⟨

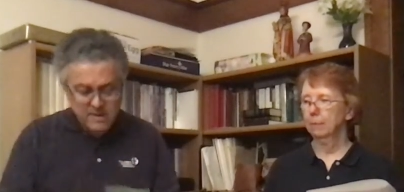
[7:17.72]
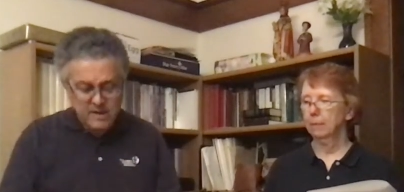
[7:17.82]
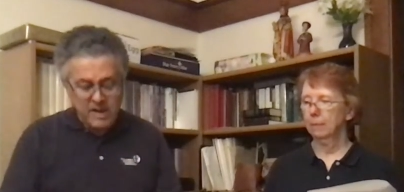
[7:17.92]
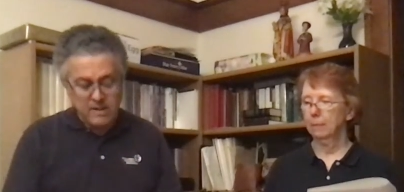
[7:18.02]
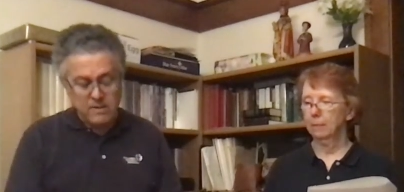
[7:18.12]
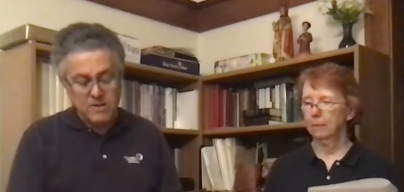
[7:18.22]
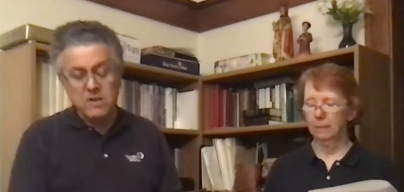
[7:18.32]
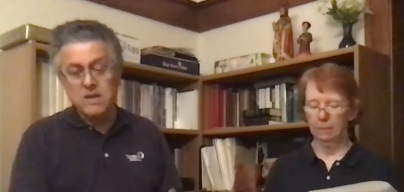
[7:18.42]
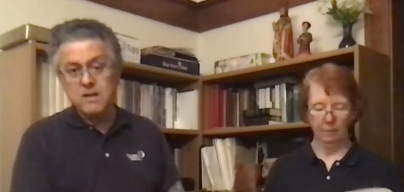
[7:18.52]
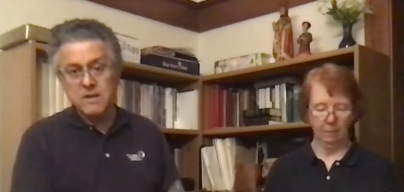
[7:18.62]

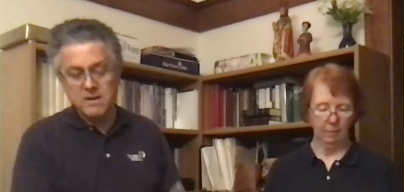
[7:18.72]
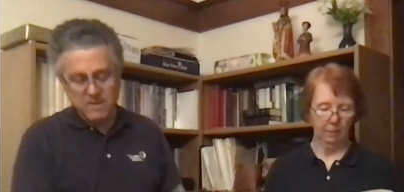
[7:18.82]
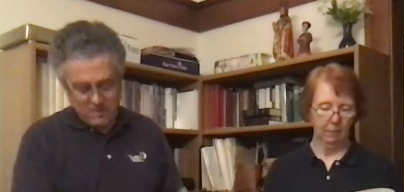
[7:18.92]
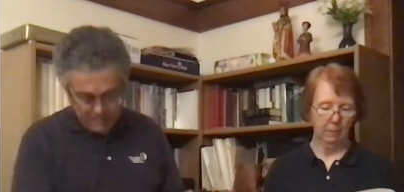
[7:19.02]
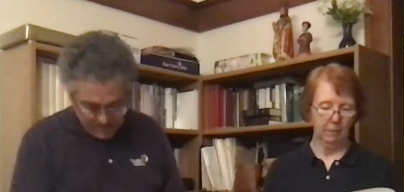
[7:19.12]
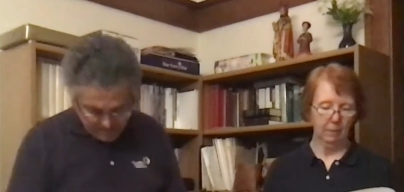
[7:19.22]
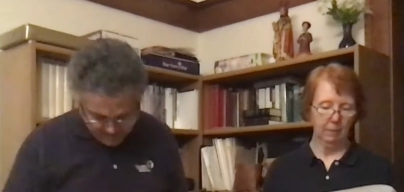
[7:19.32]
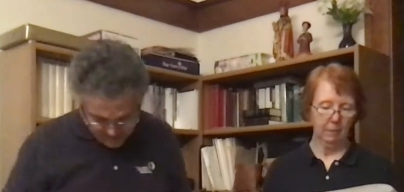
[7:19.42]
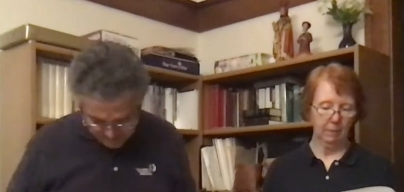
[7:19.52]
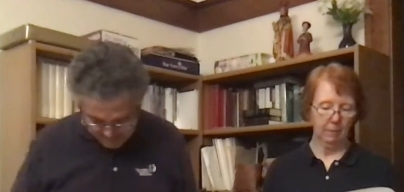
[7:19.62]
Speaker 1: dice to play the
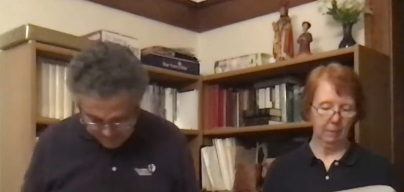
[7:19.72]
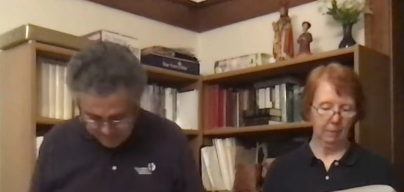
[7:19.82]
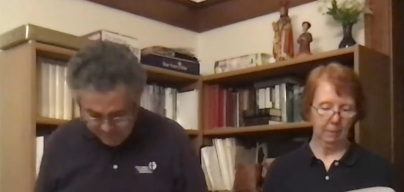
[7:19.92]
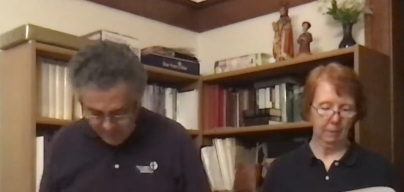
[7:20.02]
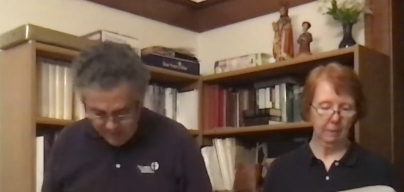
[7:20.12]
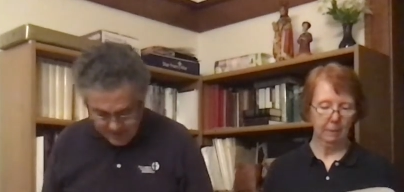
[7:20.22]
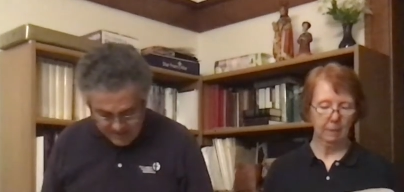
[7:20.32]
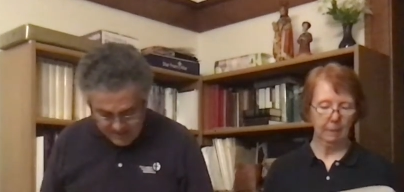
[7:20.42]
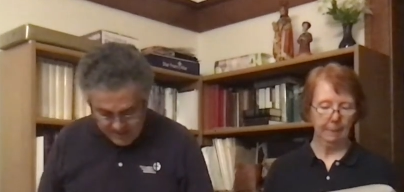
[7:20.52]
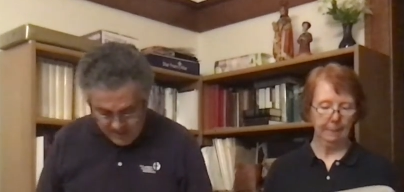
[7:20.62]
game.
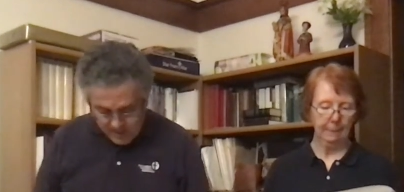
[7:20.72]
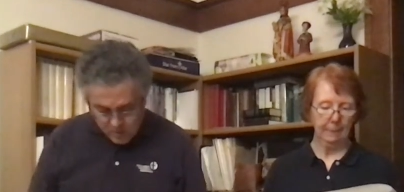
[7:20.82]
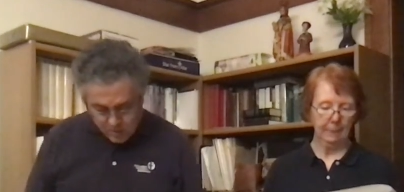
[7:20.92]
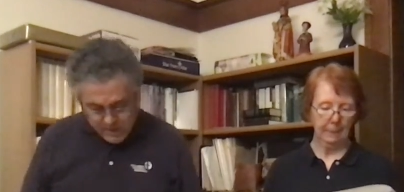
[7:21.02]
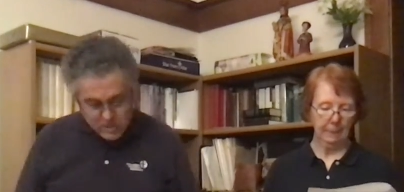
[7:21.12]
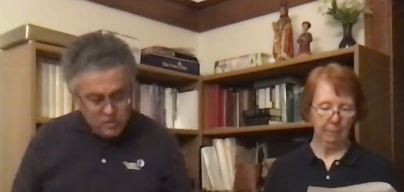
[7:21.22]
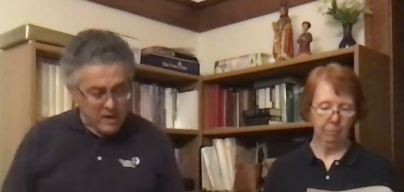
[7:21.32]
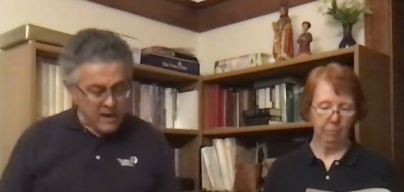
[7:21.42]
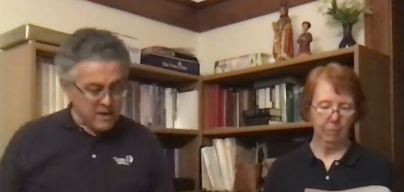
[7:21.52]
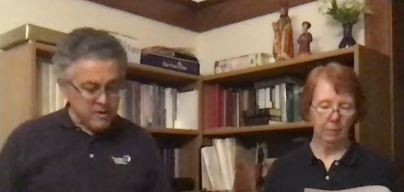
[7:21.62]
You'll need
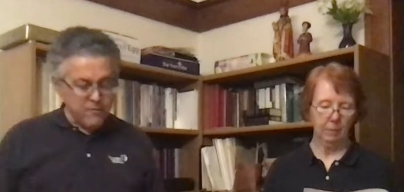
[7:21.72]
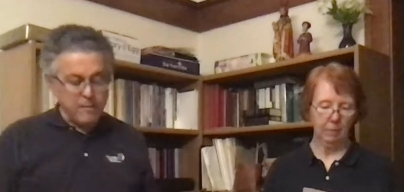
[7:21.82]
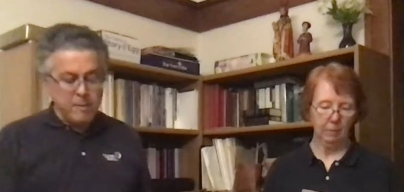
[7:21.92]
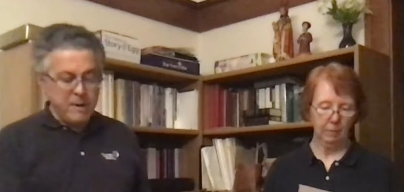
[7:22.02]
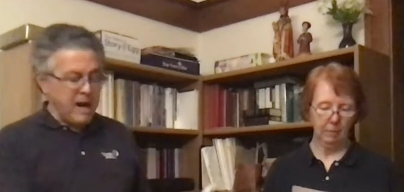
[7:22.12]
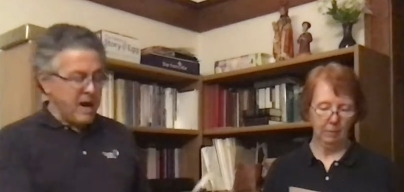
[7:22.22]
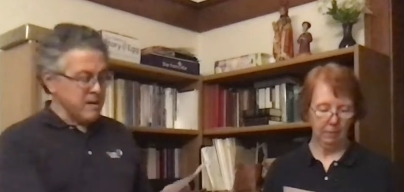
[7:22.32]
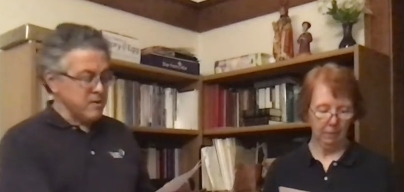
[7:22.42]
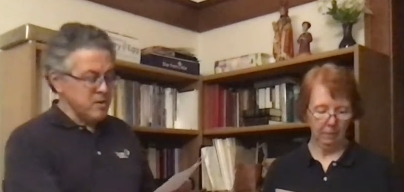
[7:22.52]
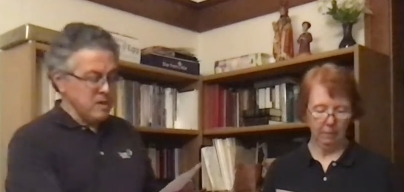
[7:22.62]
crayons from the
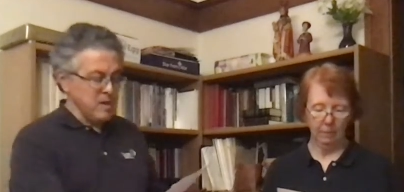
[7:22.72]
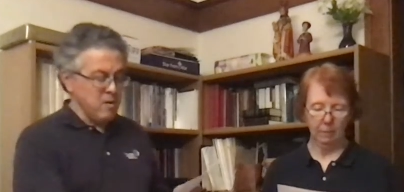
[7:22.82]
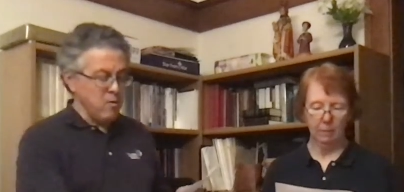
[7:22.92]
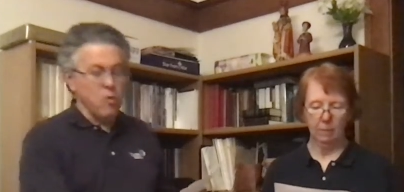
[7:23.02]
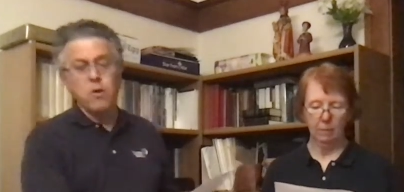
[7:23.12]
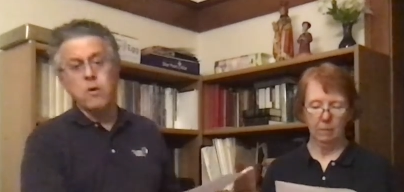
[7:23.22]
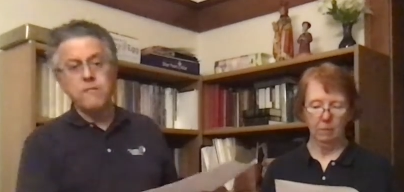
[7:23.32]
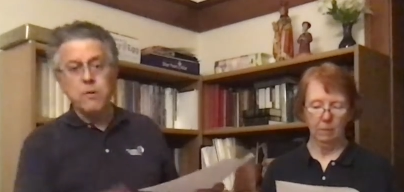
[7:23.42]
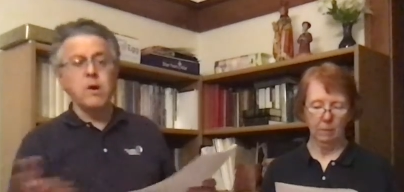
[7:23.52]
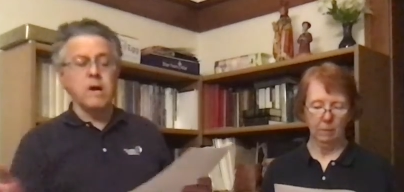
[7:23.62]
box, or
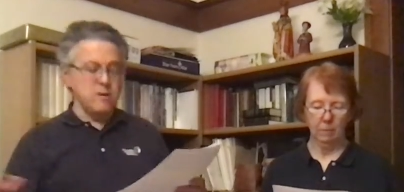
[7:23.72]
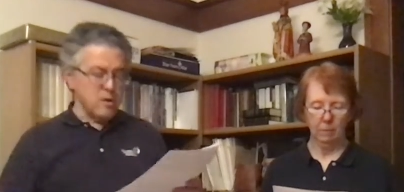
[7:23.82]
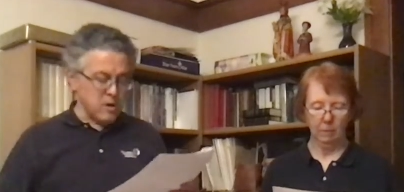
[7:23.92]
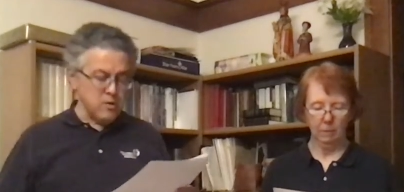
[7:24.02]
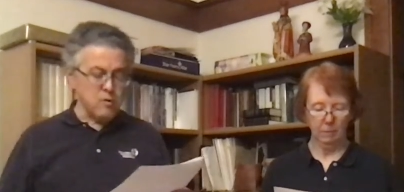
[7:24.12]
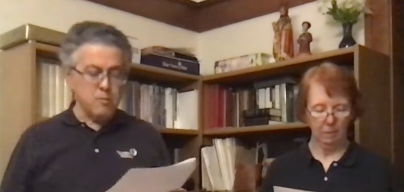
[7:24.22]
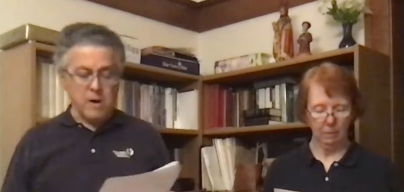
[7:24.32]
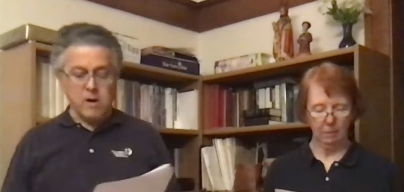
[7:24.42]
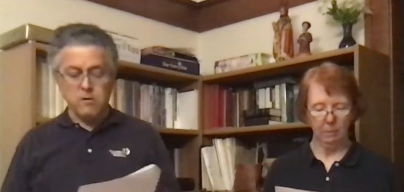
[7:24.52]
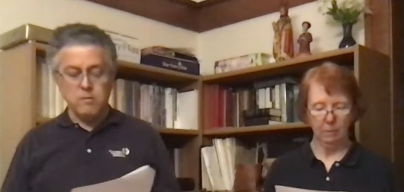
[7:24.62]
if you want, you can use
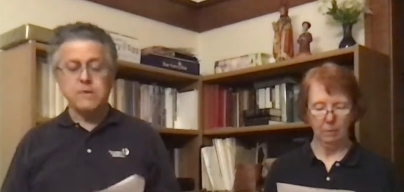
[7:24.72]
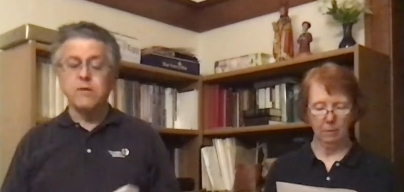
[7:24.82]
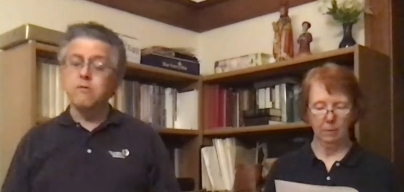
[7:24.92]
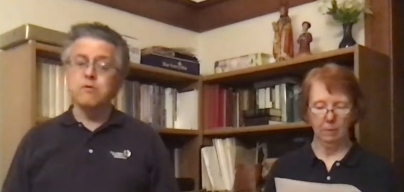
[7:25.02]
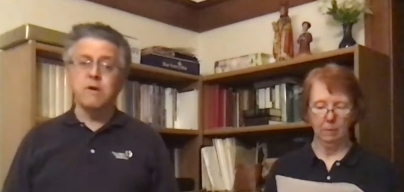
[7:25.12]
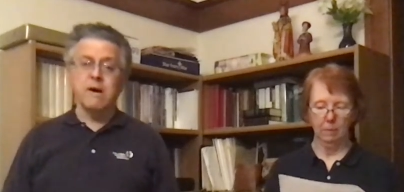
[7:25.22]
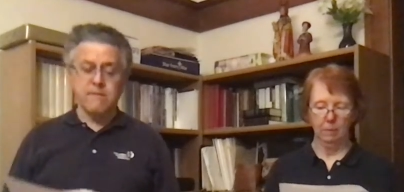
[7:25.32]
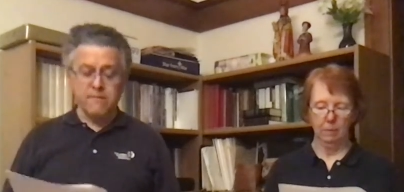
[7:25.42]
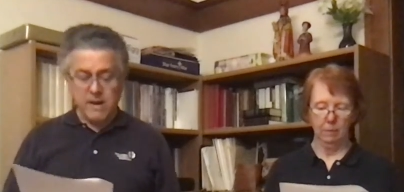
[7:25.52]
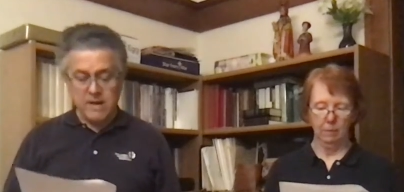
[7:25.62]
markers, but those you'll have
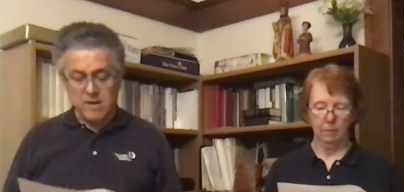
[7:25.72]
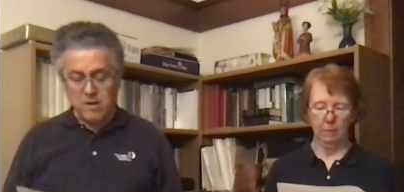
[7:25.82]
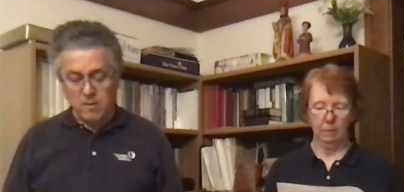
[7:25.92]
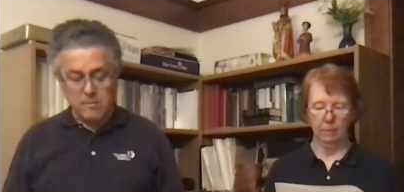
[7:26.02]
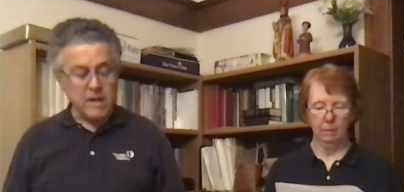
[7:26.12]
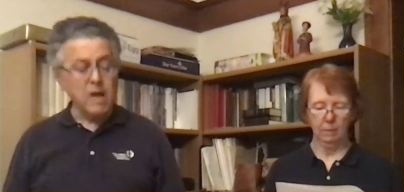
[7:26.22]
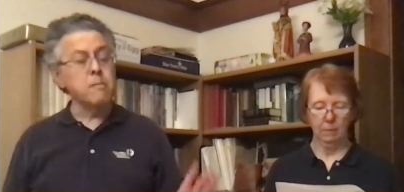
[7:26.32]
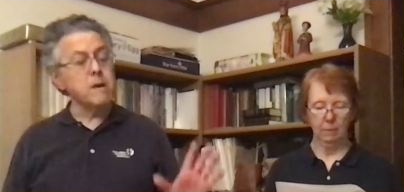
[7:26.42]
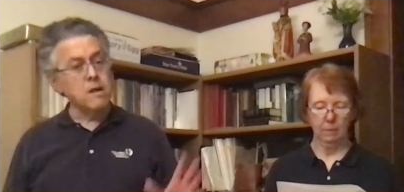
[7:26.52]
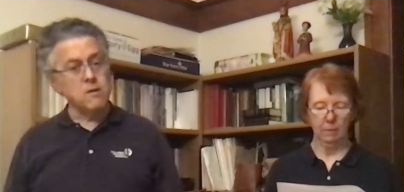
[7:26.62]
to find at home to
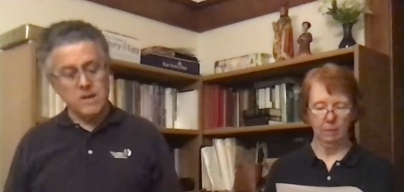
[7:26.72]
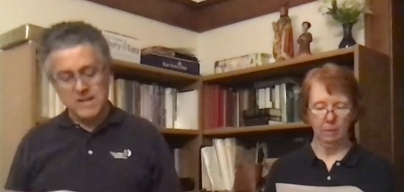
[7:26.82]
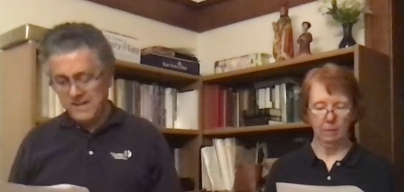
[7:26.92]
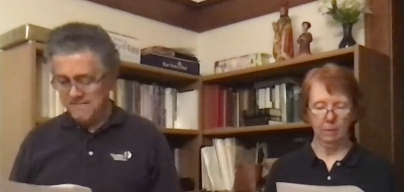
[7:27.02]
help color it.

⟩

**What is expected:**
Restate each entry verbatim and skip every image.

**Result:**
[7:17.72]
[7:17.82]
[7:17.92]
[7:18.02]
[7:18.12]
[7:18.22]
[7:18.32]
[7:18.42]
[7:18.52]
[7:18.62]

[7:18.72]
[7:18.82]
[7:18.92]
[7:19.02]
[7:19.12]
[7:19.22]
[7:19.32]
[7:19.42]
[7:19.52]
[7:19.62]
Speaker 1: dice to play the
[7:19.72]
[7:19.82]
[7:19.92]
[7:20.02]
[7:20.12]
[7:20.22]
[7:20.32]
[7:20.42]
[7:20.52]
[7:20.62]
game.
[7:20.72]
[7:20.82]
[7:20.92]
[7:21.02]
[7:21.12]
[7:21.22]
[7:21.32]
[7:21.42]
[7:21.52]
[7:21.62]
You'll need
[7:21.72]
[7:21.82]
[7:21.92]
[7:22.02]
[7:22.12]
[7:22.22]
[7:22.32]
[7:22.42]
[7:22.52]
[7:22.62]
crayons from the
[7:22.72]
[7:22.82]
[7:22.92]
[7:23.02]
[7:23.12]
[7:23.22]
[7:23.32]
[7:23.42]
[7:23.52]
[7:23.62]
box, or
[7:23.72]
[7:23.82]
[7:23.92]
[7:24.02]
[7:24.12]
[7:24.22]
[7:24.32]
[7:24.42]
[7:24.52]
[7:24.62]
if you want, you can use
[7:24.72]
[7:24.82]
[7:24.92]
[7:25.02]
[7:25.12]
[7:25.22]
[7:25.32]
[7:25.42]
[7:25.52]
[7:25.62]
markers, but those you'll have
[7:25.72]
[7:25.82]
[7:25.92]
[7:26.02]
[7:26.12]
[7:26.22]
[7:26.32]
[7:26.42]
[7:26.52]
[7:26.62]
to find at home to
[7:26.72]
[7:26.82]
[7:26.92]
[7:27.02]
help color it.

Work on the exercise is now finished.